• **Exercise aim**: Count every line in the entries that holds the word "with". The reply is that count alone.

(Collected data)
________
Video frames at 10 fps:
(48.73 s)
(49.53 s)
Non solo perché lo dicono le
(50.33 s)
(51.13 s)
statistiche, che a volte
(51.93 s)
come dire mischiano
________
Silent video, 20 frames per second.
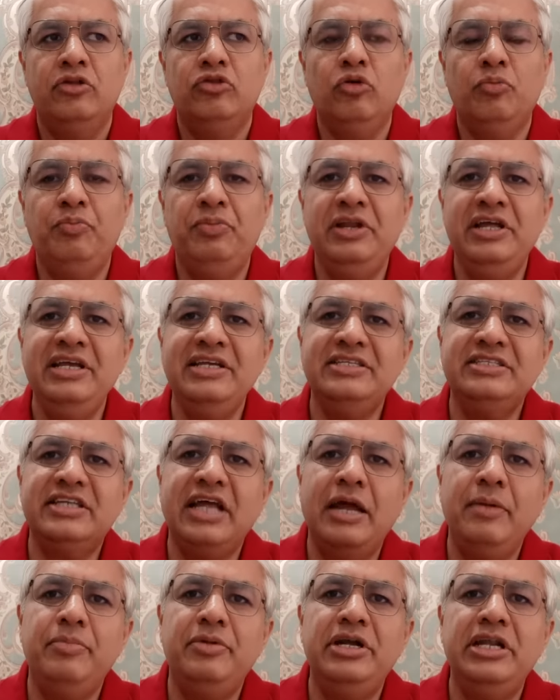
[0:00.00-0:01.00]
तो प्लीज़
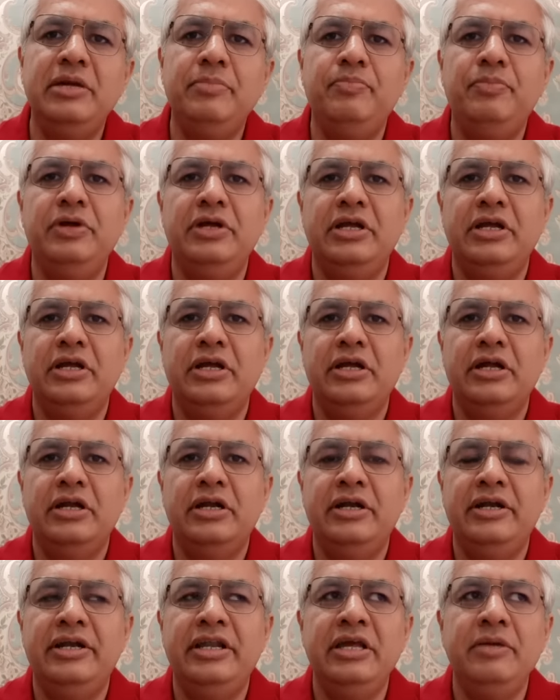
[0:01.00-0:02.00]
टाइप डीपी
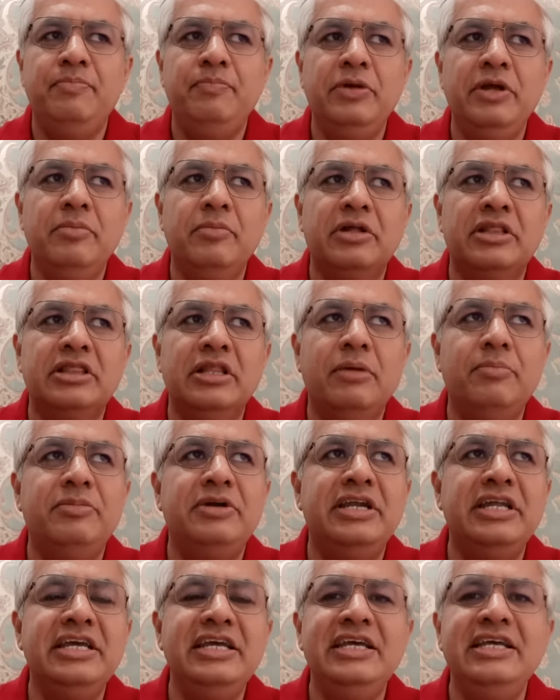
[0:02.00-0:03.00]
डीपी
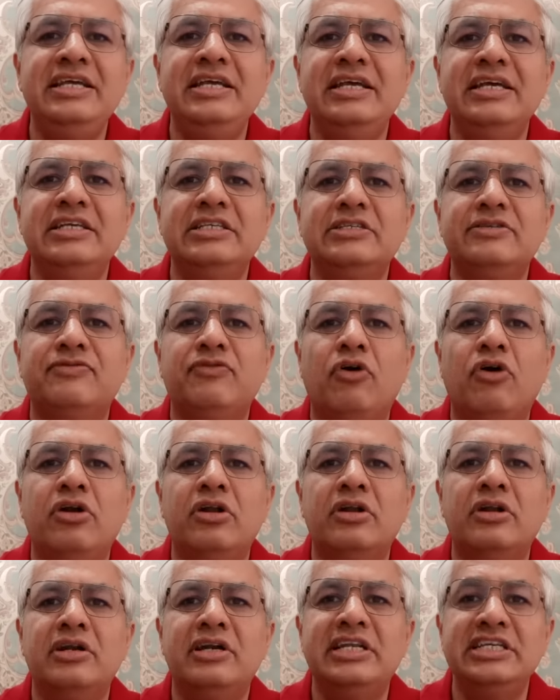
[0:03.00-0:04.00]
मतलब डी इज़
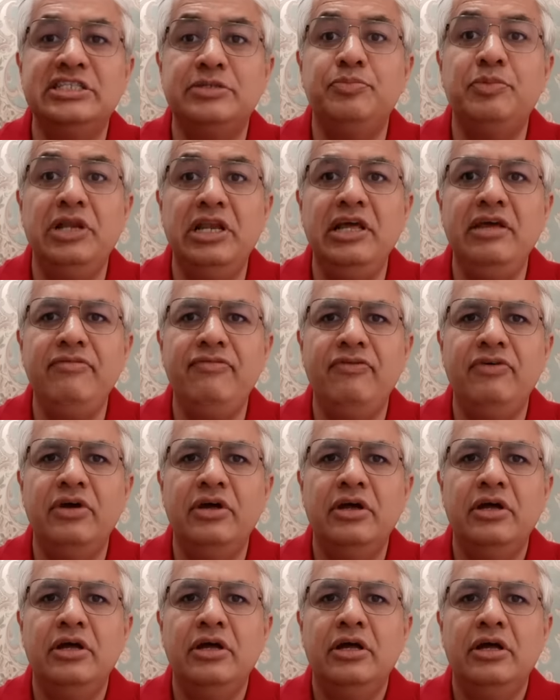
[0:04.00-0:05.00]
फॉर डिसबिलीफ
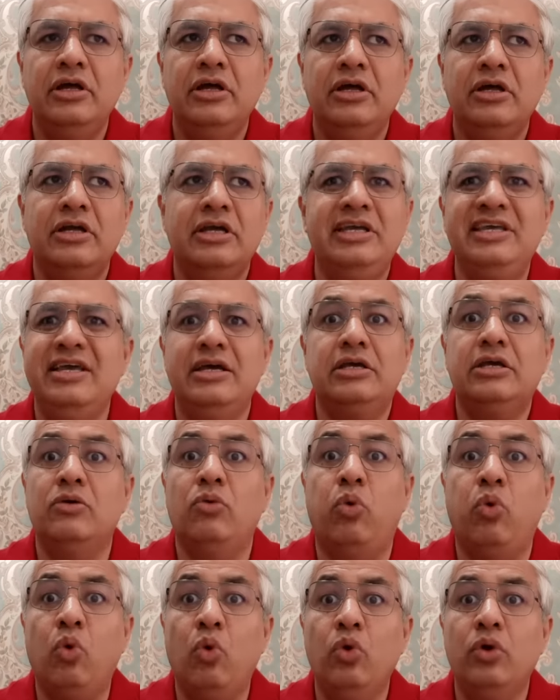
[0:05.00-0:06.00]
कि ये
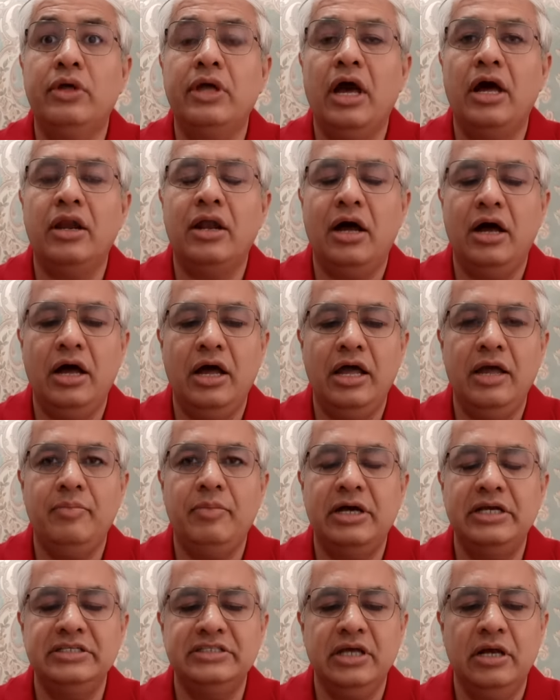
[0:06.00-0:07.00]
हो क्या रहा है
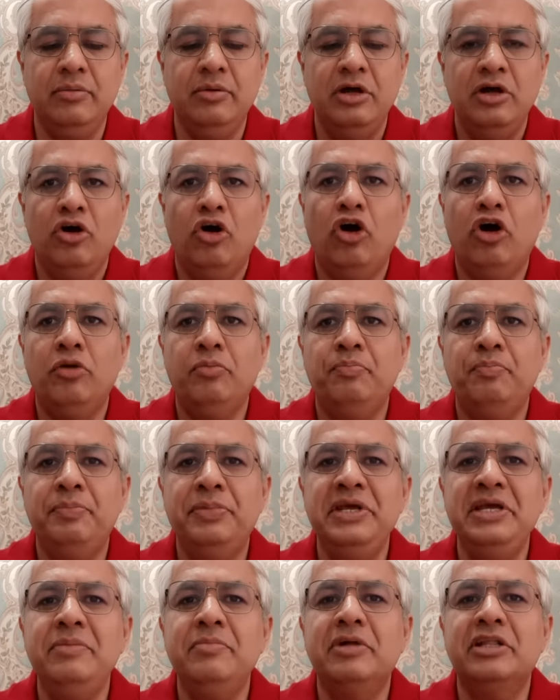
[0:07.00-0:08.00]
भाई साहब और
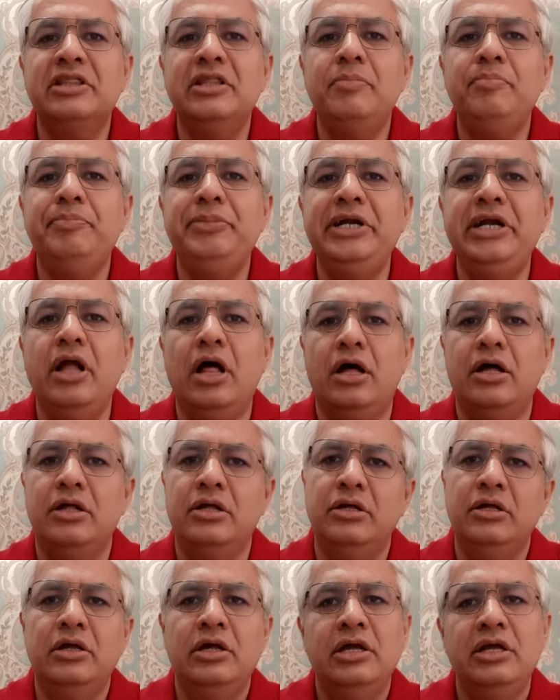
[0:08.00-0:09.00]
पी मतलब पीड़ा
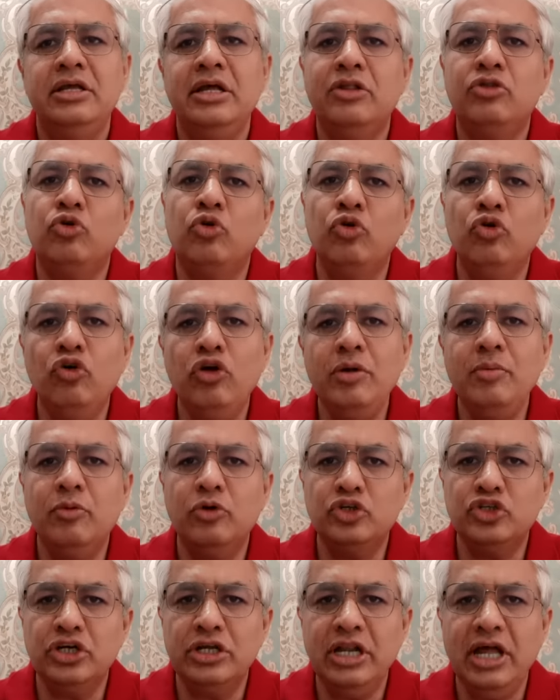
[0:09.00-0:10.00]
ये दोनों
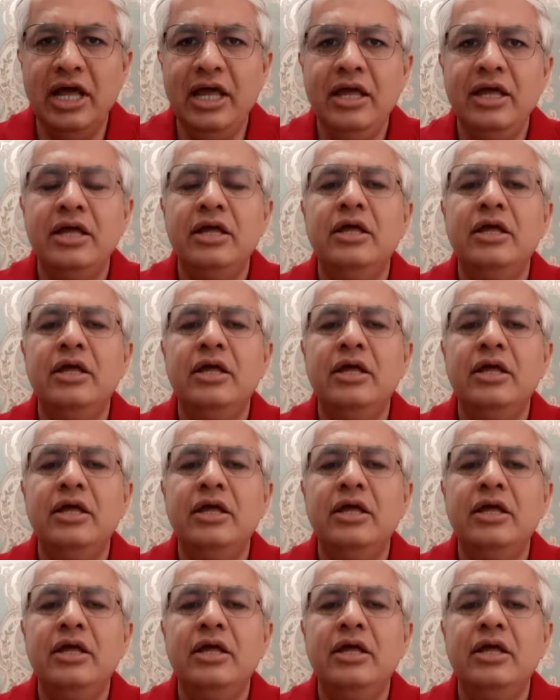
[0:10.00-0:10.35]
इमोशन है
________
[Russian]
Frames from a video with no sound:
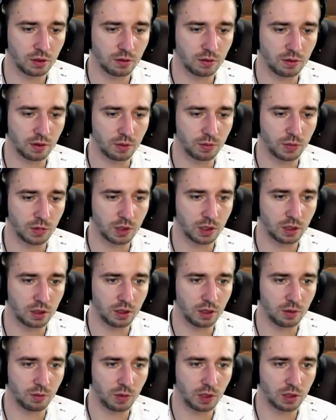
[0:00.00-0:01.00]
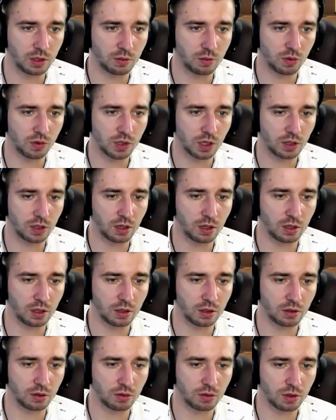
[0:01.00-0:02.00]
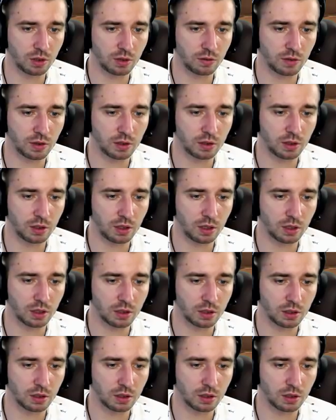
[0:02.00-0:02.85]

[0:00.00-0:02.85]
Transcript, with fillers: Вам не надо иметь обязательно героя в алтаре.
________
• **Answer area**: 2